Hace cuatro días, y tras el debut victorioso del onceno que dirige Néstor Lorenzo ante Uzbekistán (3-1), el padre de Molly, Jairo Bustamante, le dio la gran noticia a su hija: viajarían a Norteamérica para que ella misma le entregara a Rodríguez los amuletos que diseña.
Este lunes, tras su arribo a suelo azteca, Molly materializó su anhelo. James, conmovido, se colocó de inmediato la pulsera en su mano derecha tras fundirse en un emotivo abrazo con la vallecaucana. “Es un gusto conocerte”, le dijo el ‘10’.
“Es para la buena suerte, para que ganen la final”, le expresó Molly al entregarle el detalle para él y el resto de sus compañeros. “Me siento muy feliz por cumplir mis sueños”, agregó la menor.
Una dura batalla
Jairo Bustamante relató a través de su cuenta de Instagram que su hija empezó a sufrir de convulsiones en 2020.

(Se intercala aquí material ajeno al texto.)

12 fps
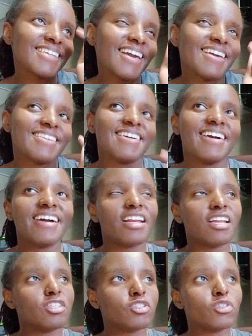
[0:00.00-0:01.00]
Kenya, and
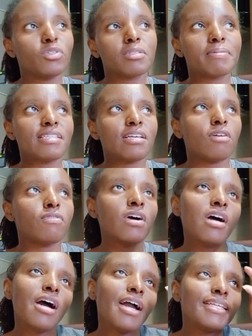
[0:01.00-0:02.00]
I told myself
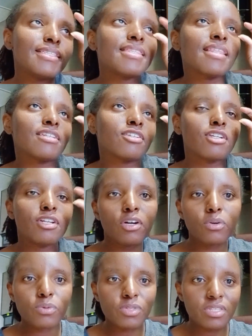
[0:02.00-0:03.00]
it's that
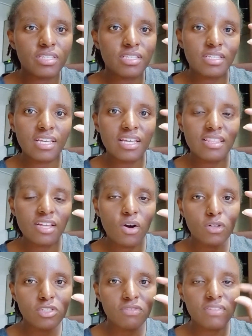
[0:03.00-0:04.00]
close in the
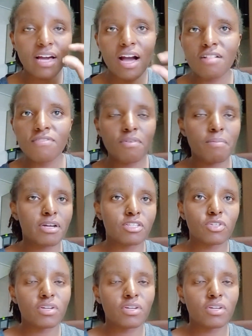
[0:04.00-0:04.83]
order of the alphabet,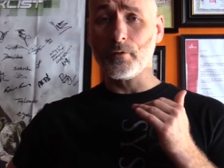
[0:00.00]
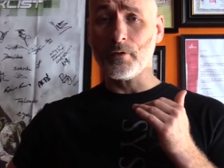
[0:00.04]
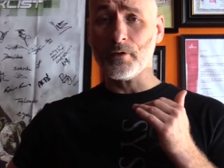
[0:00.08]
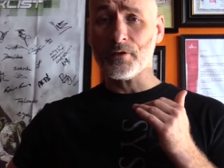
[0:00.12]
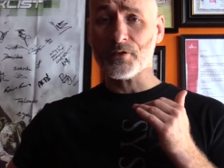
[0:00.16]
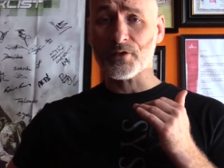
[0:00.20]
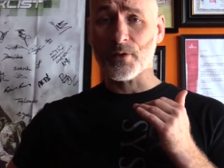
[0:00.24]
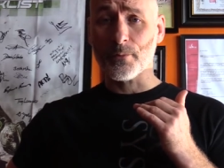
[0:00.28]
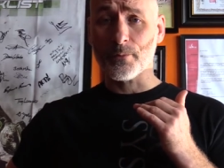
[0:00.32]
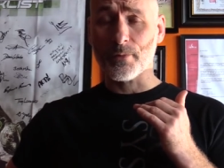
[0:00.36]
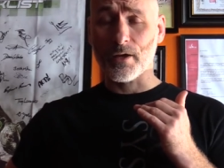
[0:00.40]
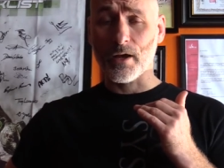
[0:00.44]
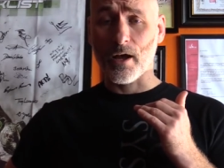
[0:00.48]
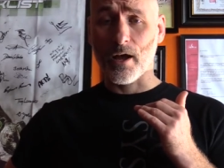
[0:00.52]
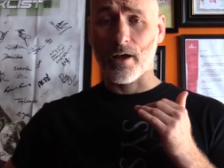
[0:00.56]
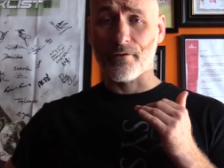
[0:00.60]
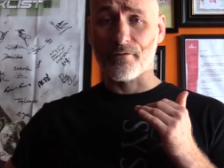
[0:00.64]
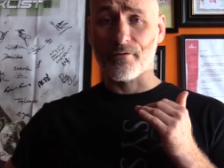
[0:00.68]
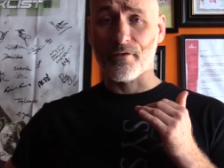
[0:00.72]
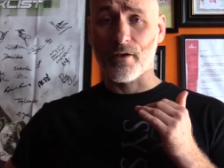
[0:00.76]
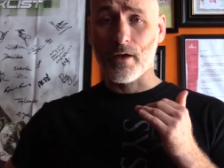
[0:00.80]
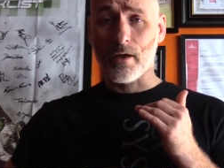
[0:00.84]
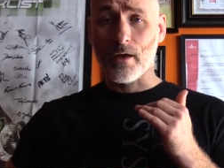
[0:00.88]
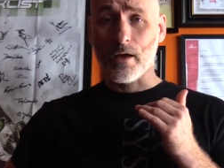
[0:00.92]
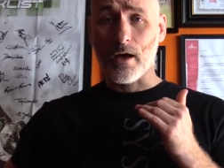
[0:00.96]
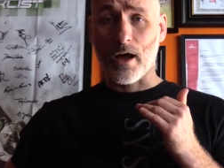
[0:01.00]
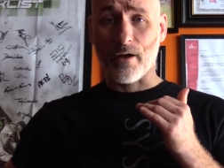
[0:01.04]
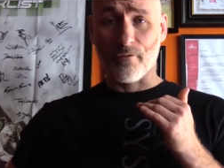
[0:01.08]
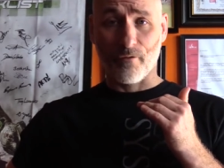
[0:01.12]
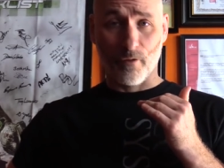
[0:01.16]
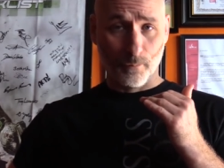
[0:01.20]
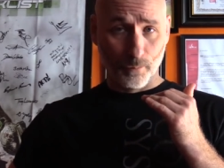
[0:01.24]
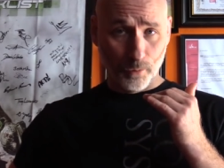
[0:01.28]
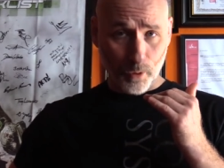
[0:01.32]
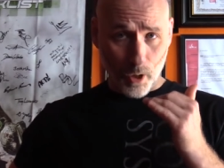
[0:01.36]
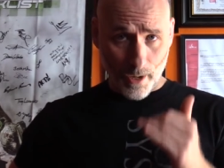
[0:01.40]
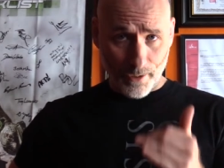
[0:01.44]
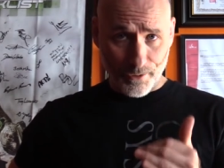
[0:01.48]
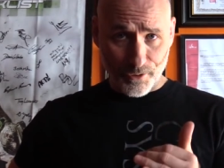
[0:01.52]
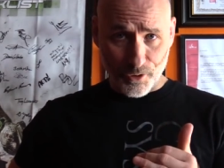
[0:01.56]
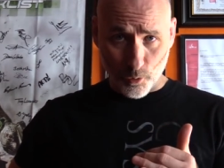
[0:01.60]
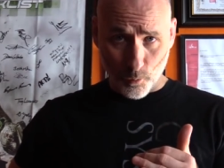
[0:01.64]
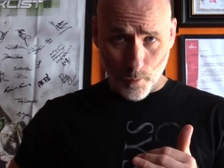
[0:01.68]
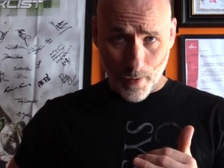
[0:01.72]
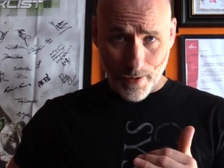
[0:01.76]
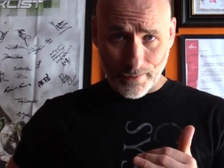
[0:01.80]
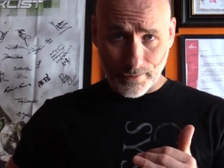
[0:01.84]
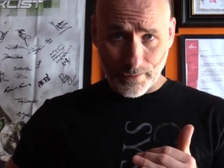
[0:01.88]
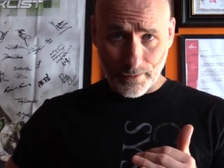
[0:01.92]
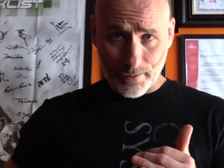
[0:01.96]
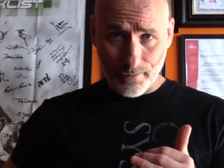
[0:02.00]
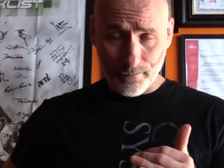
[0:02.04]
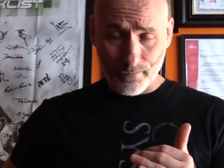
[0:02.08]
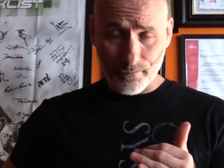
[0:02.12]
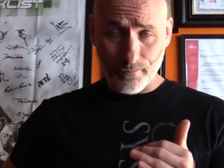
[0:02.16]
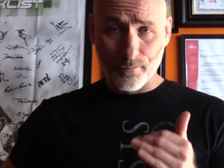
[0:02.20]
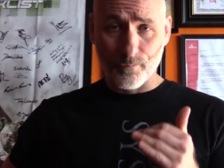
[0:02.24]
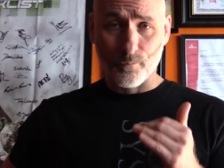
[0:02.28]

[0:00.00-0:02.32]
something I've, I've applied directly,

“La mamá detectó su primera convulsión y me llamó: ¡Jairo, Jairo, la niña!”, recordó el padre.
Mientras él narra la dura vivencia, Molly, con la nobleza que la caracteriza, sonríe a su lado. “Yo la vi allí convulsionando, moviendo las manos, los ojos y la lengua, y me asusté muchísimo. Corrí con ella a la calle; era la una de la mañana. No pasaba ni un carro, pensé que se estaba muriendo, era un dolor tremendo. Esa convulsión le duró casi seis minutos. Lo único que paró fue una moto; la subimos y nos fuimos para el hospital de Yumbo, donde la lograron estabilizar. Luego la remitieron para Cali, donde estuvo 15 días hospitalizada”.
Las crisis no pararon. La última de ellas ocurrió el 13 de septiembre de 2025.
“Ser papá te enseña muchas cosas, y ser papá de un hijo en condición de discapacidad te enseña mucho más, pero nadie te habla del miedo. Ese miedo silencioso que aparece cuando no sabes si lo estás haciendo bien. Yo también lo he sentido muchas veces: miedo al futuro, a equivocarme, a no ser suficiente, pero entendí algo: significa que lo que amas es tan grande que vale la pena enfrentarlo”, reflexionó Jairo.
Al final, el orgulloso padre dejó un mensaje contundente sobre la fe y la constancia: “Los sueños no se cumplen solos. Se cumplen porque alguien cree en ellos y los sostiene hasta que se hacen realidad. Ese sueño tiene nombre: Molly Bustamante”.